Practices fulfil many such requests under the historically agreed ‘collaborative arrangements’ that supposedly exist between the NHS local authorities – arrangements which are not part of GPs’ NHS contracts. In order for doctors to complete their obligations to produce reports they must take time away from patients – putting more strain on a system already at breaking point. Reimbursement is not an attempt by GPs to line their own pockets, it is about covering costs to ensure a practice can still provide the same number of appointments while a GP is spending time writing reports. Every hour a GP spends writing a report or a letter equals up to six 10 minute face-to-face appointments lost. Notwithstanding the importance of many such reports, such as safeguarding reports for local authorities, even these need to be reimbursed to allow practices to backfill GP time and maintain practice operations for patients. Indeed, my colleague, Dr Elliott Singer, has recently written to London local authorities raising this issue.
GPs across London and further afield are also frequently named by schools and employers as providers of sick notes for children or adults who have been ill for less than seven days. There is no legal requirement for GPs to provide such sick notes, nor for schools to ask for them. It is up to a parent’s discretion as to whether or not their child is able to attend school on a given day. For advice on managing coughs and colds parents should speak to their local pharmacist – who will be able to assist in most cases of minor illness, and if it is something more serious will refer them on.
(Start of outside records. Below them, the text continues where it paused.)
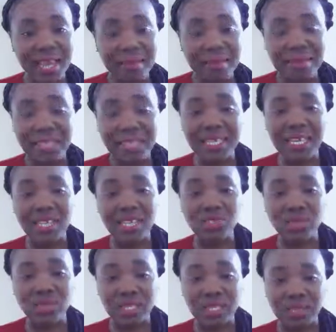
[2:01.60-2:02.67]
that they are
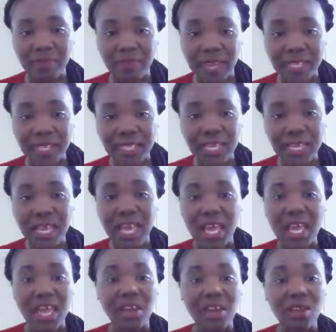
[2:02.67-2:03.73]
transferred,
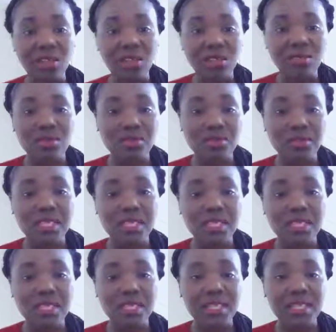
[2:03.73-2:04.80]
lots of things can
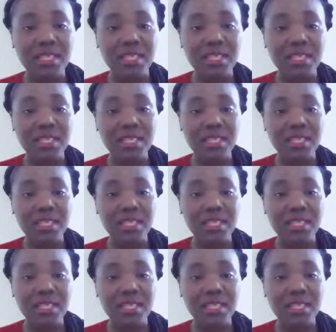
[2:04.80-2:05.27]
happen.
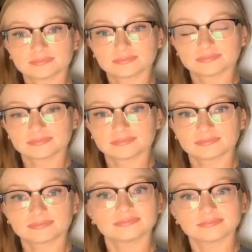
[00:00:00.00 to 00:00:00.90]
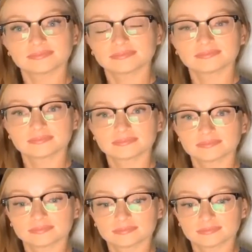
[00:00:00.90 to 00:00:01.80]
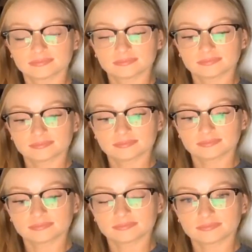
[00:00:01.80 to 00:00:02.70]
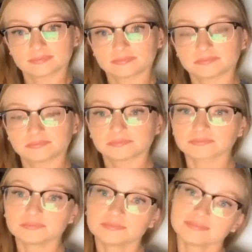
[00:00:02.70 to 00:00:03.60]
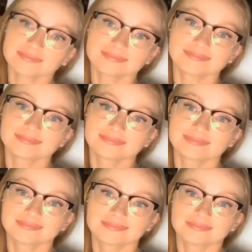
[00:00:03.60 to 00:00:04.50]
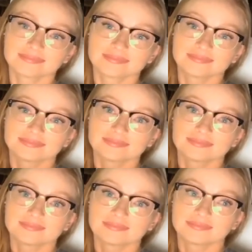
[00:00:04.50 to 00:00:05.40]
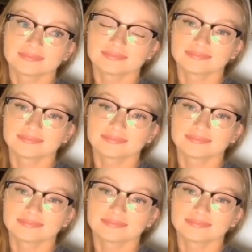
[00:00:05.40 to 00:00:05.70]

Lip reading: The person shown says nothing.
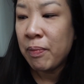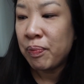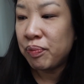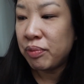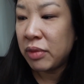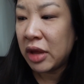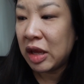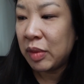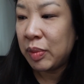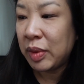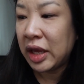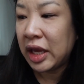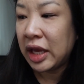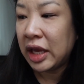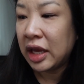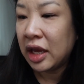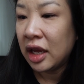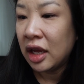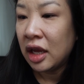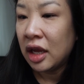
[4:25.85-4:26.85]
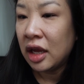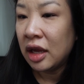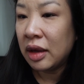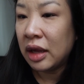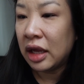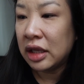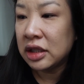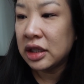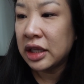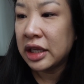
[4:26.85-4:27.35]
maybe
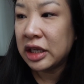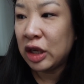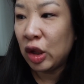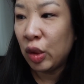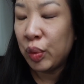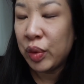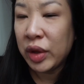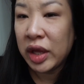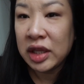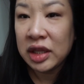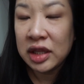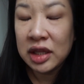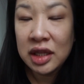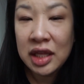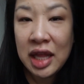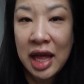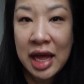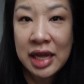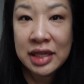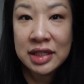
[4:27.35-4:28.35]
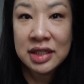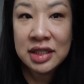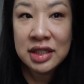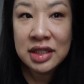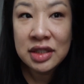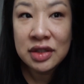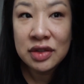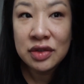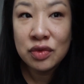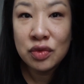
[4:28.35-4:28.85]
a little bit
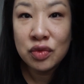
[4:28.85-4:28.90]
less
These seemingly innocuous requests for GPs to fill out sick-notes squander GP time and often waste an urgent appointment slot that could be used by another patient.
Similarly, GPs get requests for letters in support of housing applications, but local councils and the Department of Work and Pensions have told us they will not accept these as supporting evidence unless they specifically request them. We understand that these patients are frequently in desperate circumstances, but a GP letter won’t help and just takes up time which could be spend addressing other health needs.
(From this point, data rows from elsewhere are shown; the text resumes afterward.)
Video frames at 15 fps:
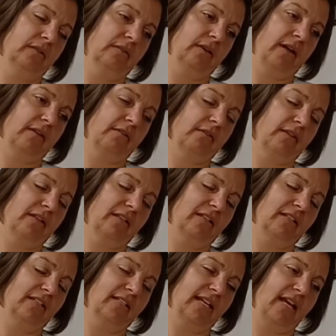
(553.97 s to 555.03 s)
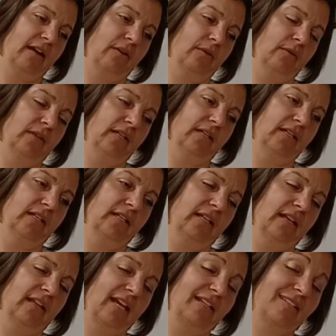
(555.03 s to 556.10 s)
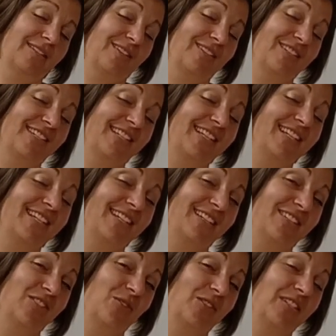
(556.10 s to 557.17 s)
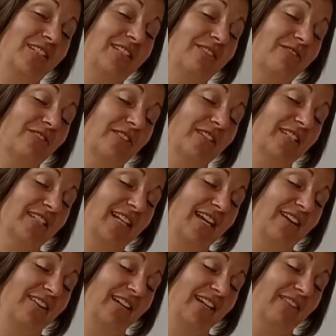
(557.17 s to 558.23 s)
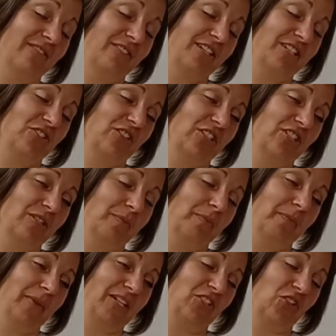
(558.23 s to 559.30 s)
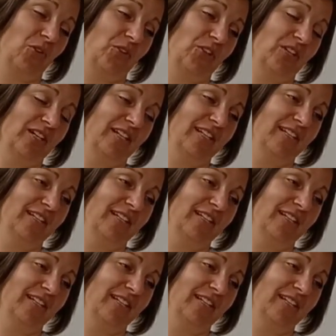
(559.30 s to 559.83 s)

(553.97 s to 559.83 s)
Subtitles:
rather than down. Now that starts to get into a different area of restriction in my shoulder,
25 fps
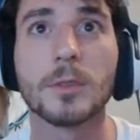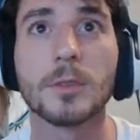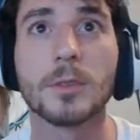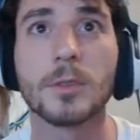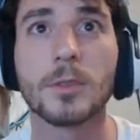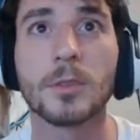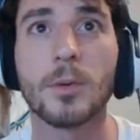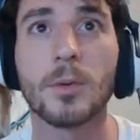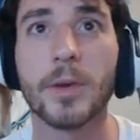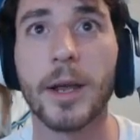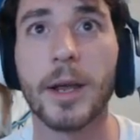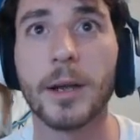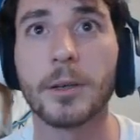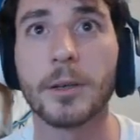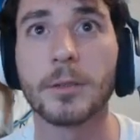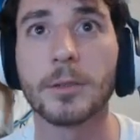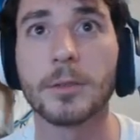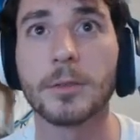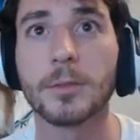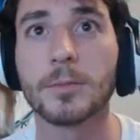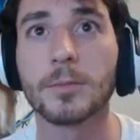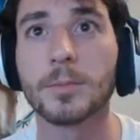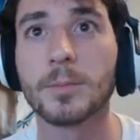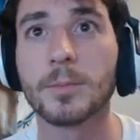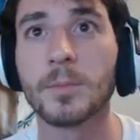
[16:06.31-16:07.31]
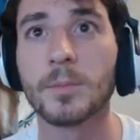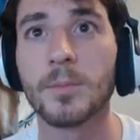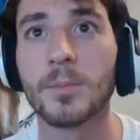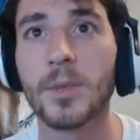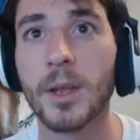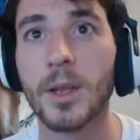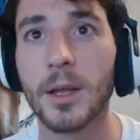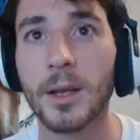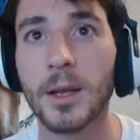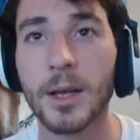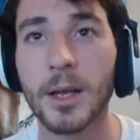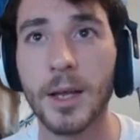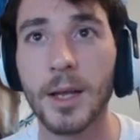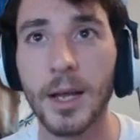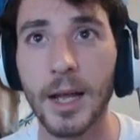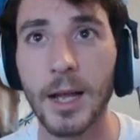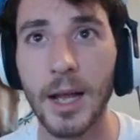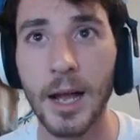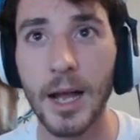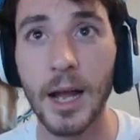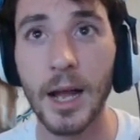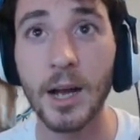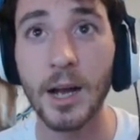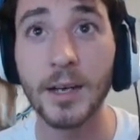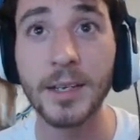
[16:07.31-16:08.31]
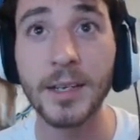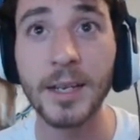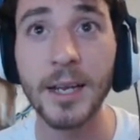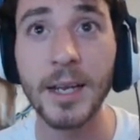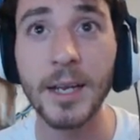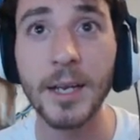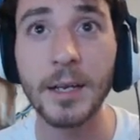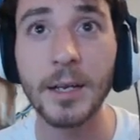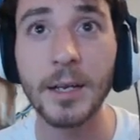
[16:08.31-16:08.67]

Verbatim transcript: Don't care. I don't need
When we last surveyed our member practices on demand for non-contractual work, 69% said they experience a high level of demand for medical assessment letters (for use with insurers, the DVLA and others); another 69% said they experience a high level of demand for letters relating to housing applications (for use with local authorities and the Department of Work and Pensions); 57% experience a high level of demand for letters to certify that a person is not fit to undertake a particular activity (mostly for use with employers); and 41% experience a high level of demand for letters to certify that a person is fit to undertake an activity (for extreme sports, marathon running, etc).
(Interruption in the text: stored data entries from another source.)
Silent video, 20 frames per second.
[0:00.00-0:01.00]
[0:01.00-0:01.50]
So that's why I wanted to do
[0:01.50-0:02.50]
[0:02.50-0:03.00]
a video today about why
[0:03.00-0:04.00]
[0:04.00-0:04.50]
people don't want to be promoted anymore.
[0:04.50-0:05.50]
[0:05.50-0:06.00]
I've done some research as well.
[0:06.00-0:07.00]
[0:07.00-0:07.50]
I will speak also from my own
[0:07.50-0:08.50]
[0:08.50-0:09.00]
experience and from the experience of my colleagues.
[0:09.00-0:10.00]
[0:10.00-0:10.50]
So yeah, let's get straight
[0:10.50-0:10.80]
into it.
Also of concern are the increasing number of tasks widely out of general practice’s remit that are landing on GPs desks. Following the Grenfell Tower tragedy, GPs were asked by NHS England to run through a four-question checklist regarding fire safety with those patients who live in high-rise buildings. Asking at-capacity GPs to take on responsibilities which should lie with landlords and management agencies is ludicrous, particularly when they already struggle to meet patients’ health needs in the ten-minutes allocated for consultations. Four questions may not seem like much – but diverting the time to identifying which of the 60 or 70 patient contacts a day may need fire safety advice and then providing this advice, places practice staff and doctors under unnecessary pressure.
More and more, GPs are being asked to certify people to undertake certain activities, leaving them open to legal risks: certifying over-75-year-old’s fitness to drive every year was floated; checking a patient’s nationality as part of the Home Office’s health tourism plans is now a requirement; I could go on. These requests bear little relationship to the medical role GPs are required to perform, nor are GPs necessarily the best person to use to address these needs.
An individual may be on a GP’s patient list, but this does not necessarily mean that that GP is aware of any conditions that they might be suffering that should prevent them from holding a firearms license – that patient might not have visited the GP in months or years. Likewise, I cannot see any benefit in providing Home Office nationality checks – all that will happen is people will begin to avoid going to the doctor and their health and the community’s health will suffer. It is not a GP’s job to provide a monitoring service for all arms of Government and making them do so just increases distrust in the medical profession and puts undue stress onto their relationship with patients.
Our GPs are expert generalists in primary care and family health. The demands we place on them must play to their strengths and benefit the health of patients if we are to retain both individual GPs, and the profession for the years to come.